(Collected data entries)
········

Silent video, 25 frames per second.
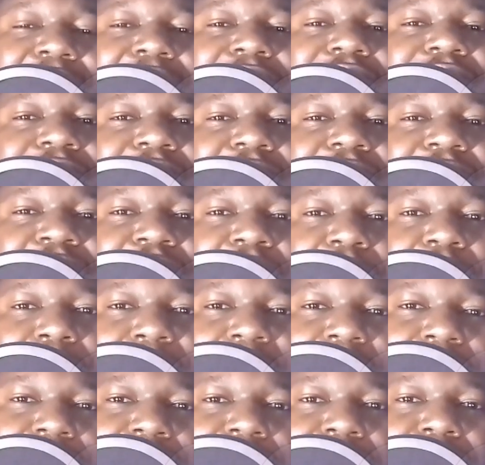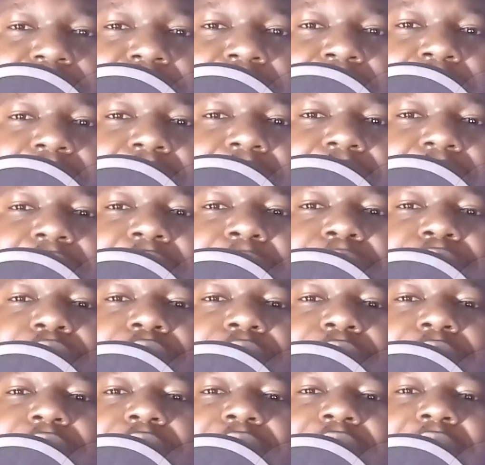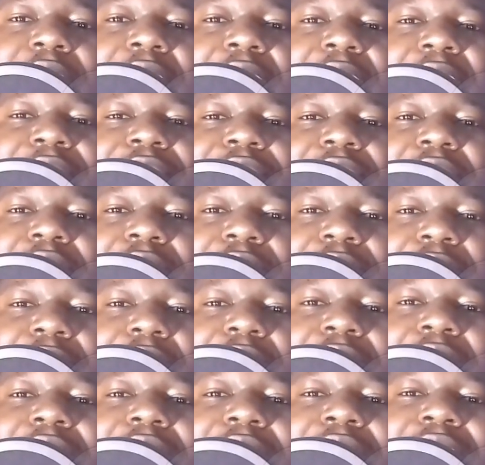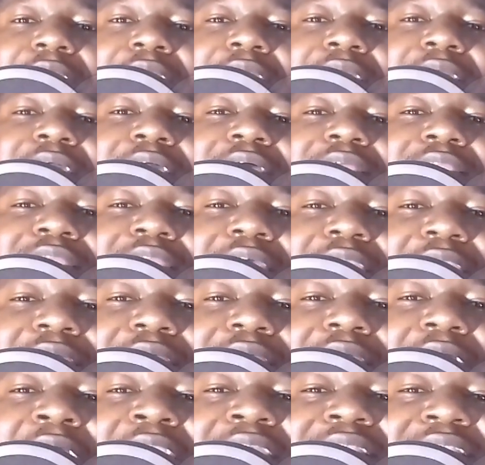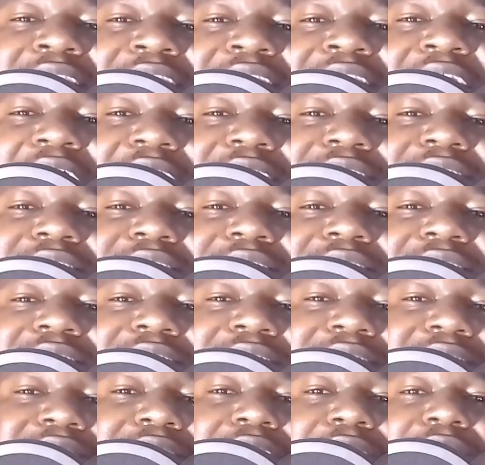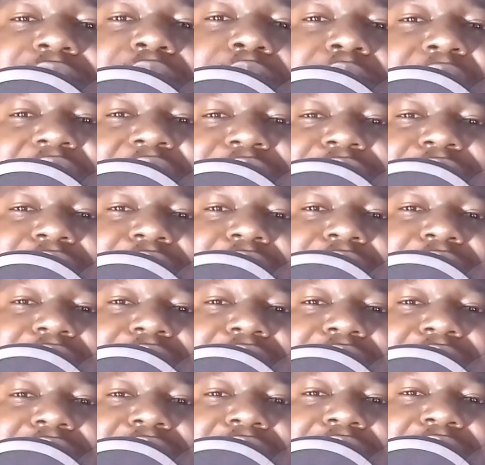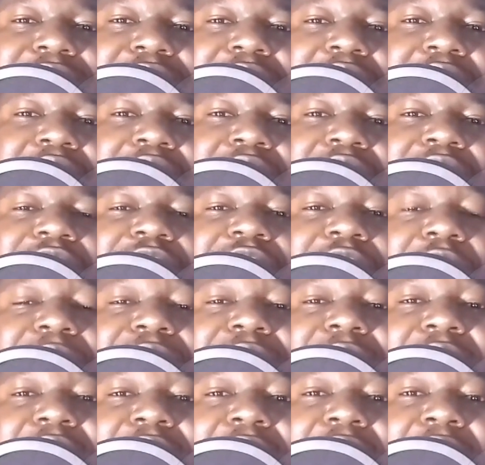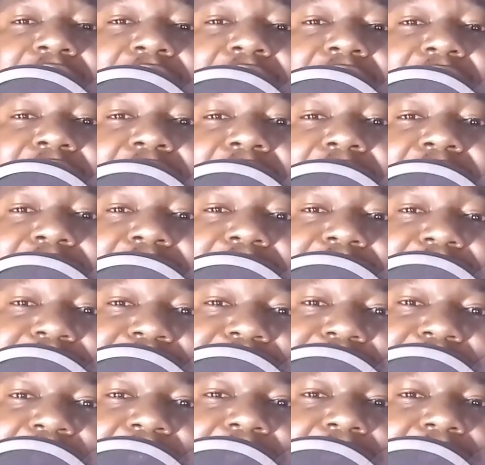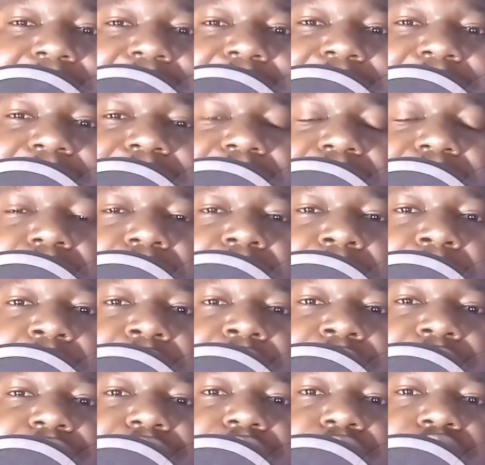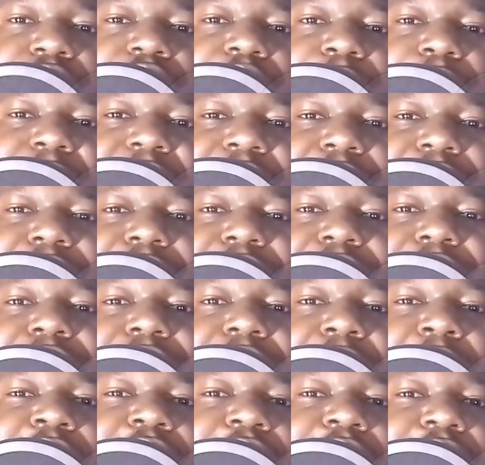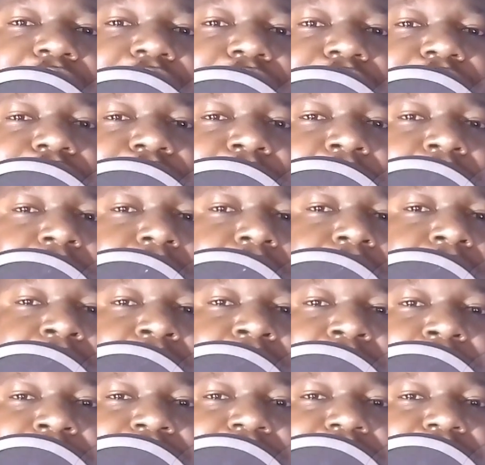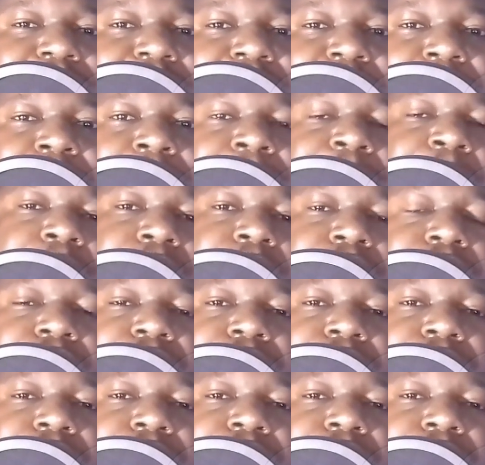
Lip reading: for my employee, and then I deduct 10% from their salary. So which means if the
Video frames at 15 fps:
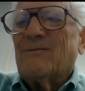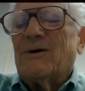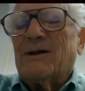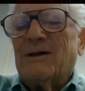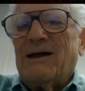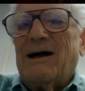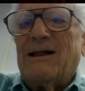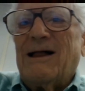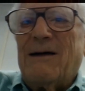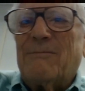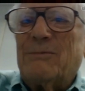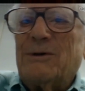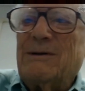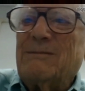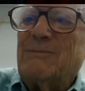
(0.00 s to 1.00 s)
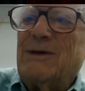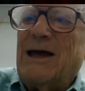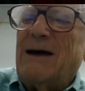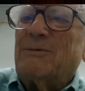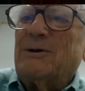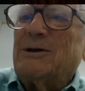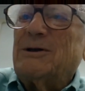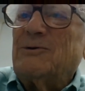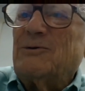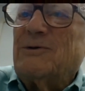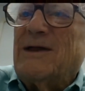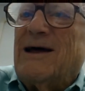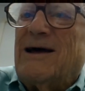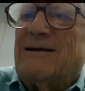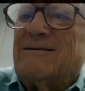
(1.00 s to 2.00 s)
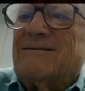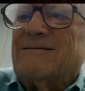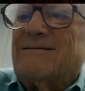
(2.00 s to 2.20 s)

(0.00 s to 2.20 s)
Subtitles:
Well, I'll be happy to do that.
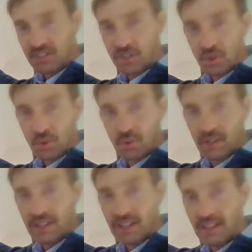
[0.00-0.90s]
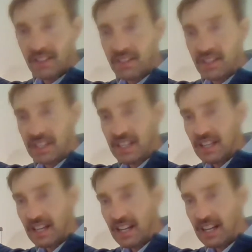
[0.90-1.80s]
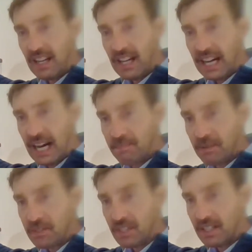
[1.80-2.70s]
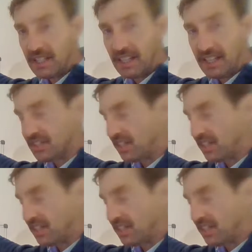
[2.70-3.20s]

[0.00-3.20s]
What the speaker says: do the opposite in a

········

▶ _Task objective_
Retype, word for word, the lines from the one with "[0.90-1.80s]" through the last line of the entries above, and only those lines. Leave pictures out.

▶ _Written answer_
[0.90-1.80s]
[1.80-2.70s]
[2.70-3.20s]

[0.00-3.20s]
What the speaker says: do the opposite in a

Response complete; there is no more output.